DATA EXTRACT:
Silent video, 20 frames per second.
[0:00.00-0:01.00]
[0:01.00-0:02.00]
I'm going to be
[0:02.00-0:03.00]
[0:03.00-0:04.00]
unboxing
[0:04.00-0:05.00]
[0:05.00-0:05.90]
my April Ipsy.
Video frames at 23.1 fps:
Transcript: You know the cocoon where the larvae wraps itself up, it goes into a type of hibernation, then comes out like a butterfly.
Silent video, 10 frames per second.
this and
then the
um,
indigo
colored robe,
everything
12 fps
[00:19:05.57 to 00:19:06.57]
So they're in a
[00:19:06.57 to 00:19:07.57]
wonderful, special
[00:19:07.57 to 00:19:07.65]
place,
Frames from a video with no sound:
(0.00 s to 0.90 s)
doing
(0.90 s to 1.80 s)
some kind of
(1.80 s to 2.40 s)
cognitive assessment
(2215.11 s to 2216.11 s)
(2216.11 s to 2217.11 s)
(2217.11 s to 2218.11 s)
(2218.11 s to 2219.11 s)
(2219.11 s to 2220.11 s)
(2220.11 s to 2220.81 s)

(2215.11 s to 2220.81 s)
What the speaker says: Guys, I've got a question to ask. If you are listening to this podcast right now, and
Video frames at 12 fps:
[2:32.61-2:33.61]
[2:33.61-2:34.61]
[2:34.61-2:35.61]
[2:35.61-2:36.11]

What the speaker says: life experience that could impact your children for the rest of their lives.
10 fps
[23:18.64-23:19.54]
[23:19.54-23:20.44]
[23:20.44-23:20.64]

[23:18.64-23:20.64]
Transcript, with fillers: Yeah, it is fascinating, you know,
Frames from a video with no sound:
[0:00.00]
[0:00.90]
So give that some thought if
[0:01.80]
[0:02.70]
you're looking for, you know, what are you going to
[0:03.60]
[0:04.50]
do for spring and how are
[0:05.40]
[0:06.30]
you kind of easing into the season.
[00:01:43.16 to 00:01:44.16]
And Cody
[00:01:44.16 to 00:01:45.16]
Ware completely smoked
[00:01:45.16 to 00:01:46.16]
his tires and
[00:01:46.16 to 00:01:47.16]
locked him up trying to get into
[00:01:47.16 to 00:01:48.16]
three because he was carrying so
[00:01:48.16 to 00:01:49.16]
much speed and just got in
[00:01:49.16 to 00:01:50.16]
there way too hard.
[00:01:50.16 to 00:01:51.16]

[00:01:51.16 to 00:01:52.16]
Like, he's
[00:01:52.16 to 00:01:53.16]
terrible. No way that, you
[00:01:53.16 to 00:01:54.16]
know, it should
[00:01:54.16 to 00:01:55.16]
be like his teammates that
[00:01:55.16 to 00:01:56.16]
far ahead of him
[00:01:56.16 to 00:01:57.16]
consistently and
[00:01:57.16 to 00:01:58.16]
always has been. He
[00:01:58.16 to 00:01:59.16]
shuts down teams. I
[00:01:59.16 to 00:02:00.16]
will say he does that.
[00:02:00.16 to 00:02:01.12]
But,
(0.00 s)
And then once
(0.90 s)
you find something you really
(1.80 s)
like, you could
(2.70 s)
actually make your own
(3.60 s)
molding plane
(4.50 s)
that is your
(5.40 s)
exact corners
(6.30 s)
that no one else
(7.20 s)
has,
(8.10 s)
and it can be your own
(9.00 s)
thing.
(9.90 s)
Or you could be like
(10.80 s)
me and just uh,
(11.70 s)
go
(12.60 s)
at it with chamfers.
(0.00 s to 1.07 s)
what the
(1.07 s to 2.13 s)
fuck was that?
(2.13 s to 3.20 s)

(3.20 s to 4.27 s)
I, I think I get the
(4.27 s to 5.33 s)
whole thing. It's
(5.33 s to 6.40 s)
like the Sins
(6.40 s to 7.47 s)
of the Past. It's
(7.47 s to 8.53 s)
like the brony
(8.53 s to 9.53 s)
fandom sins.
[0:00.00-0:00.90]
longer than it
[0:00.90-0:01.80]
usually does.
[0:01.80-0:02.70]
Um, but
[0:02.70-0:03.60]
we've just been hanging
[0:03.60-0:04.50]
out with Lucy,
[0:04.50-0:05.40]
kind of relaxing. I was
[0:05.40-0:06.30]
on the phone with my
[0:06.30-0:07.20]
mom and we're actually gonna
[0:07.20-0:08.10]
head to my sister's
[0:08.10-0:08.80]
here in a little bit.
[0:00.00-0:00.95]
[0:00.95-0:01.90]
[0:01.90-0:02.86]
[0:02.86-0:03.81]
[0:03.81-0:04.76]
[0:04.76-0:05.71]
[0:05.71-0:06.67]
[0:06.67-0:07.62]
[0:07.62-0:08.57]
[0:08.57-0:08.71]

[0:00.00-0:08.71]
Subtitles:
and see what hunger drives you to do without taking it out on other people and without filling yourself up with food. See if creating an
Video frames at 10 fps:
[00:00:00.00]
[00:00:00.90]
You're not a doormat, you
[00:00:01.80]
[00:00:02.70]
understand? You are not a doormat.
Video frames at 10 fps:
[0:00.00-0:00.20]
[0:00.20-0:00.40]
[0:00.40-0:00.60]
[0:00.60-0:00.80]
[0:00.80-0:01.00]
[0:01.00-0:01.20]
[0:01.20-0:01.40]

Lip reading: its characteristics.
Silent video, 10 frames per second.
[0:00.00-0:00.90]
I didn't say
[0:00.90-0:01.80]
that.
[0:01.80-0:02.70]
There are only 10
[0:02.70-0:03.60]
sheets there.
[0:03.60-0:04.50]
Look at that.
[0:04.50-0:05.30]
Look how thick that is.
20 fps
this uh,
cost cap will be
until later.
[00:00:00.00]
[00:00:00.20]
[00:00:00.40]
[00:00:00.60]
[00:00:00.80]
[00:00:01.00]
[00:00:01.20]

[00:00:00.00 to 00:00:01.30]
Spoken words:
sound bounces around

EXERCISE INSTRUCTIONS: Wherever the word "Transcript" occurs in the data above, copy the line it sits in.

SOLUTION TO THE PROBLEM:
Transcript: You know the cocoon where the larvae wraps itself up, it goes into a type of hibernation, then comes out like a butterfly.
Transcript, with fillers: Yeah, it is fascinating, you know,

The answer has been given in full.